Comme Hotel Dusk, Room 215 ou Animal Crossing Wild World, Professor Layton and the curious village commence par un prologue en voiture. Sur la route, nous découvrons un gentleman détective spécialiste de puzzles, accompagné de son apprenti et venu à la demande d’une jolie lady résoudre les mystères entourant son village. Un village vide pour la plupart, peuplé ça et là de quelques personnages singuliers, monomaniaques obsédés par des puzzles ponctuant notre progression au sein du jeu. Dans Professor Layton and the curious village il y a cette mélancolie des lieux que l’on retrouve dans Hotel Dusk (mélancolie des chambres d’hôtel) ou Animal Crossing (mélancolie du quotidien). On découvre un village à l’arrivée d’un voyage sans origine, avec son parc d’attractions desafffecté, son immense tour inaccessible et branlante ou encore ses ruelles serpentines, bercé au son des vagues d’accordéon. Des lieux parcourus de mystères, de petits puzzles et énigmes logico-mathématiques qui, arrivés à leur résolution déroulent le fil d’une vérité triste et tendre expliquant la genèse de ce lieu (littéralement) sans vie.

 

Professor Layton et ses petits mystères ont ceci de remarquable qu’il nous permettent ainsi de jouer avec élégance.
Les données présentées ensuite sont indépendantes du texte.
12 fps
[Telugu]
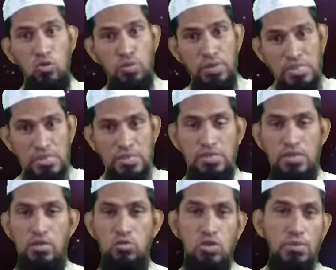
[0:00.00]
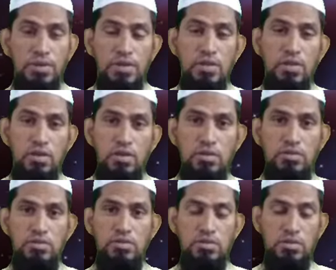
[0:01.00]
ఇంకో పని చేస్తారు ఏమిటది
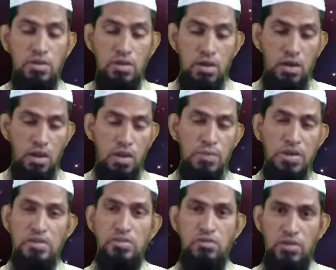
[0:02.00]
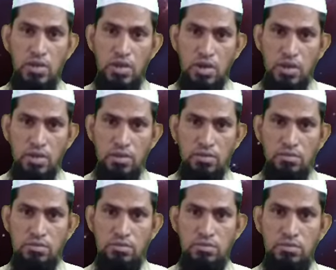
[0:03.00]
నమాజ్ అవ్వంగానే
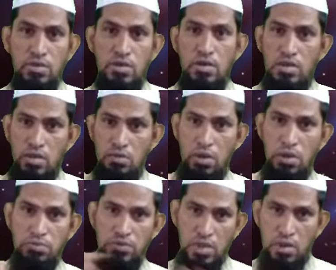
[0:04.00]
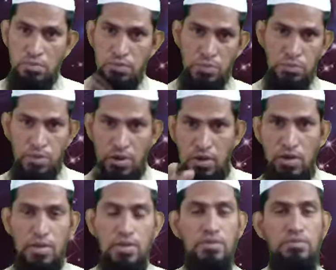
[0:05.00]
ఇమాం సలాం
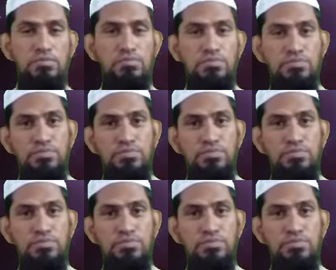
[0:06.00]
తిప్పంగానే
Similaire sur la forme aux point & click  (série de plans fixes où l’on déclenche des actions en touchant certains points précis),  le jeu fonctionne en vérité à l’opposé de leur logique classique, tordue par l’arbitraire du jeu. Ici, le joueur ne se confronte qu’à des énigmes totalement déliées de l’intrigue et qui se résolvent simplement, pourvu que l’on ait touché à l’élégance du raisonnement et son principe effectif d’économie : se défaire d’une complexité apparente par la simplicité de la pensée, et se placer sous une perspective rendant les choses évidentes (« Original thinking is the key to success », comme se plaît à le rappeler ce cher professeur). Et c’est de ce principe d’économie que le jeu tire sa générosité double : D’une part celle d’une satisfaction gratuite et toujours renouvelée par la logique du nombre (quelques cent-vingt énigmes à résoudre), et d’autre part le dépassement de celle-ci, récompensant le joueur de jeu vidéo au-delà de l’amateur de casse-tête. Comme dans Hotel Dusk, c’est avec une jeune fille que l’on quittera d’un dernier regard tendre ce lieu que l’on a pu peupler, prêt à poursuivre l’aventure, grandi d’un trésor caché que l’on était venu chercher sans vraiment le savoir.